Thomas R. Müller[1], Takuya Sekine[1], Julia Niessl[1], Curtis Cai[1], Yu Gao[1], Anna Olofsson[2], Piotr Nowak[3,4,5], Ola Blennow[3,6,7], Lotta Hansson[8,9], Stephan Mielke[10,11], Annika C. Karlsson[2], Peter Bergman[3,12], Hans-Gustaf Ljunggren[1], Soo Aleman[3,4] and Marcus Buggert[1]

Affiliates

1Department of Medicine, Center for Infectious Medicine, Karolinska Institutet, Stockholm, Sweden. 2Division of Clinical Microbiology, Department of Laboratory Medicine, Karolinska Institutet, Stockholm, Sweden. 3Department of Infectious Diseases, Karolinska University Hospital, Stockholm, Sweden. 4Department of Medicine Huddinge, Infectious Diseases, Karolinska Institute, Stockholm, Sweden 5Laboratory for Molecular Infection Medicine Sweden MIMS, Umeå University, Umeå , Sweden 6Department of Transplantation, Karolinska University Hospital, Stockholm, Sweden 7Department of Clinical Science, Intervention and Technology, Karolinska Institutet, Stockholm, Sweden 8Department of Hematology, Karolinska University Hospital, Stockholm, Sweden 9Department of Oncology-Pathology, Karolinska Institutet, Stockholm, Sweden 10Department of Laboratory Medicine, Biomolecular and Cellular Medicine, Karolinska Institutet, Stockholm, Sweden 11Department of Cellular Therapy and Allogeneic Stem Cell Transplantation (CAST), Karolinska University Hospital Huddinge, Stockholm, Sweden 12Department of Laboratory Medicine, Clinical Microbiology, Karolinska Institutet, Stockholm, Sweden

Abstract

Background: After two and a half years of SARS-CoV-2 evolution, Omicron (B.1.1.529) and its subvariants have taken other. A plethora of mutations in the surface glycoprotein abrogates vaccination-induced antibody responses, resulting in high infection rates around the globe. However, we and others have shown that T cell responses are affected only to a minor degree by these mutations, thereby keeping up anti-viral immunity and protecting from severe disease. Here, we set out to investigate the magnitude, functional capacity, and potential longevity of Omicron-reactive and Omicron-specific T cell responses particularly in immunocompromised individuals before and after booster vaccination as well as natural infection during the Omicron wave.

Methods:
Pre/post booster vaccination blood and serum samples were collected from 279 individuals covering five different immunodeficiencies and healthy controls. Omicron-reactive T cell responses were evaluated via stimulation with SARS-CoV-2 full-length WT as well as Omicron spike peptide pools. Omicron-specific T cell responses were determined using subpools containing spike peptides exclusively present in Omicron as well as corresponding WT peptides. Extensive immunophenotyping was performed using multiparameter flow cytometry, including detection of activation-induced surface markers and further functional assays to determine the cytotoxic and proliferative capacity of Omicron-reactive T cells.
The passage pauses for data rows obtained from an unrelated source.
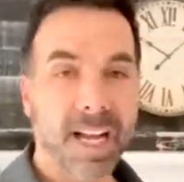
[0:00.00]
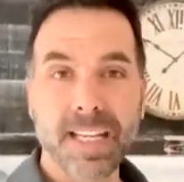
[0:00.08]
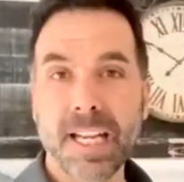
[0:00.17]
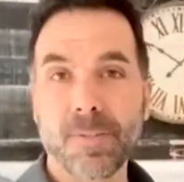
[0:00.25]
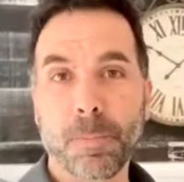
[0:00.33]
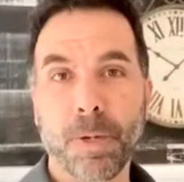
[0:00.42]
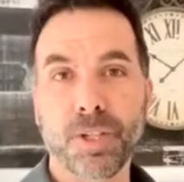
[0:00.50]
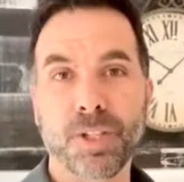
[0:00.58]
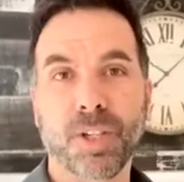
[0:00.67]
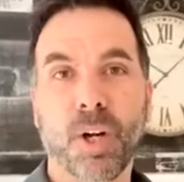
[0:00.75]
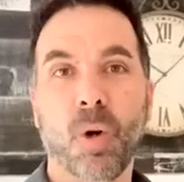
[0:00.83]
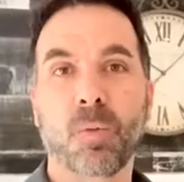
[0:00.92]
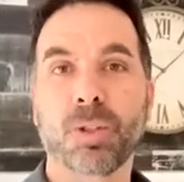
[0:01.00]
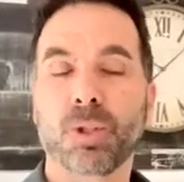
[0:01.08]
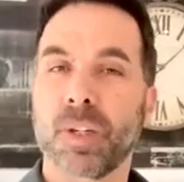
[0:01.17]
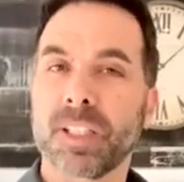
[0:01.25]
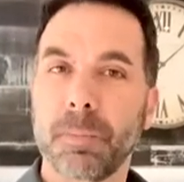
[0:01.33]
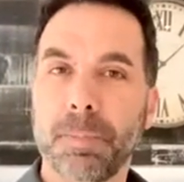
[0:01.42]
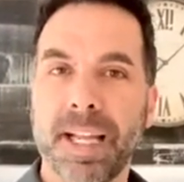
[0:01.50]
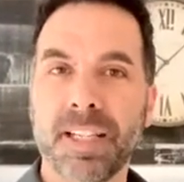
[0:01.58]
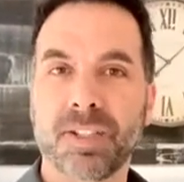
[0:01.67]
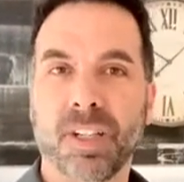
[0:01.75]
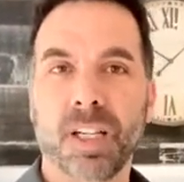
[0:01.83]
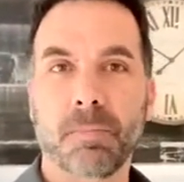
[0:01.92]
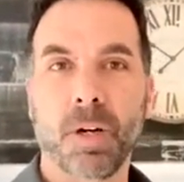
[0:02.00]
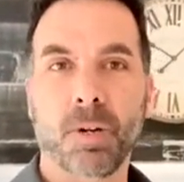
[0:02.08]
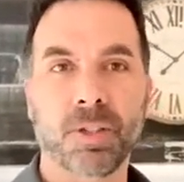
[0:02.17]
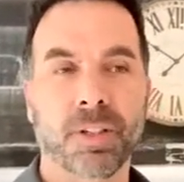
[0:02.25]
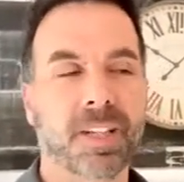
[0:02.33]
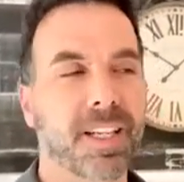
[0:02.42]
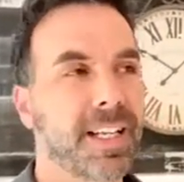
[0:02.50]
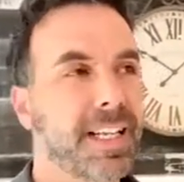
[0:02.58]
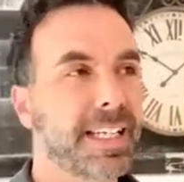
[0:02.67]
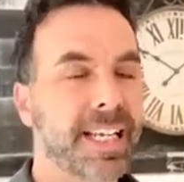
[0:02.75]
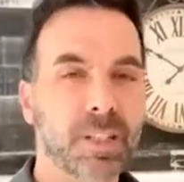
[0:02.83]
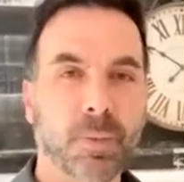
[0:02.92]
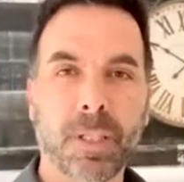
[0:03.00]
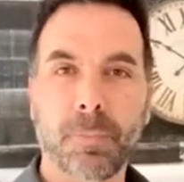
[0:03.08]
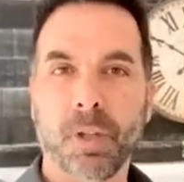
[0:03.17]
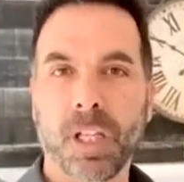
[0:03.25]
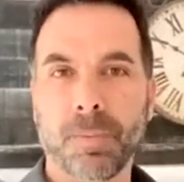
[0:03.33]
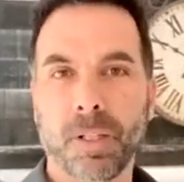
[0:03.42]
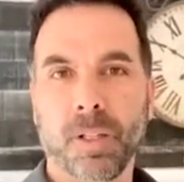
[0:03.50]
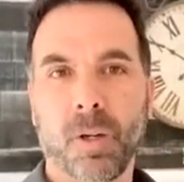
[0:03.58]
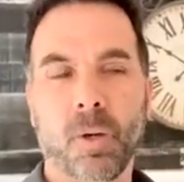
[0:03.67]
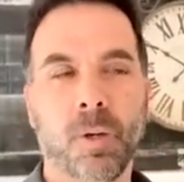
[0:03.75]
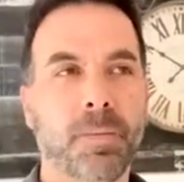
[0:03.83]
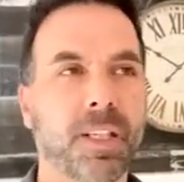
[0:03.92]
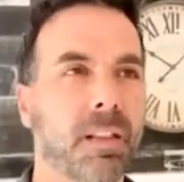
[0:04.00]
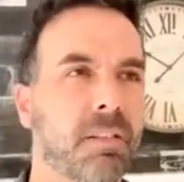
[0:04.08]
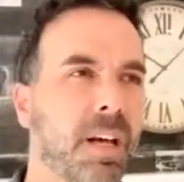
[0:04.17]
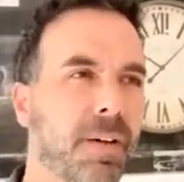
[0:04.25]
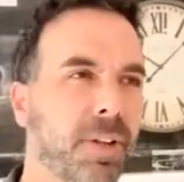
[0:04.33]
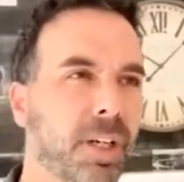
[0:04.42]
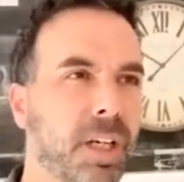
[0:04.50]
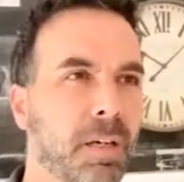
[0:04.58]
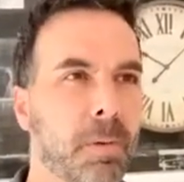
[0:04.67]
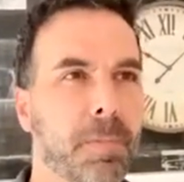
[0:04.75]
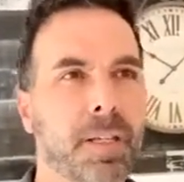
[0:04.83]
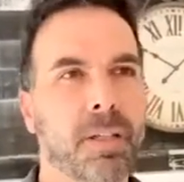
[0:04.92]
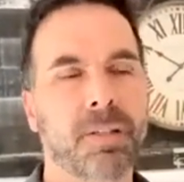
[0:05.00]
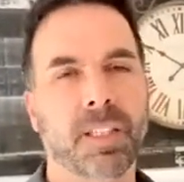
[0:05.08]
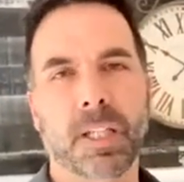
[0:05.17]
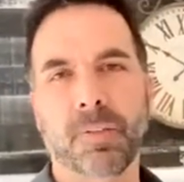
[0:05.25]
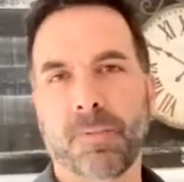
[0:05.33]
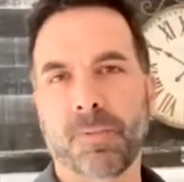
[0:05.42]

Never purchase a home strictly based on emotion. Yes, when you pull up to the home, you love the curb appeal, you love the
Results: Robust yet variable Omicron-reactive responses were observed in all patient groups. Booster vaccination significantly increased T cell responses in all groups and we observed that particularly patients with low responses after two vaccine doses benefitted most from a third one. In all patient groups, a larger increase of Omicron-reactive CD8+ T cells was detectable compared to CD4+ T cells, accompanied by a shift towards a more cytotoxic profile. Moreover, Omicron-reactive T cell responses showed signs of longevity represented by a novel Temra subpopulation with stem-cell like characteristics and increased proliferative capacity. Investigating WT- and Omicron-reactive as well as WT- and Omicron-specific T cell responses, we observed an increased formation of Omicron-specific T cell responses in Omicron-wave infected compared to infection-naïve individuals, despite a strong immunological imprint of three WT-based vaccine doses.

Conclusion: Robust Omicron-reactive T cell responses are induced in healthy and immunocompromised individuals by common WT-based vaccines and can be further ameliorated with additional booster doses. Furthermore, Omicron-specific T cell responses expand or are generated de novo after Omicron-infection, thereby likely improving immunological defenses against subsequent infections.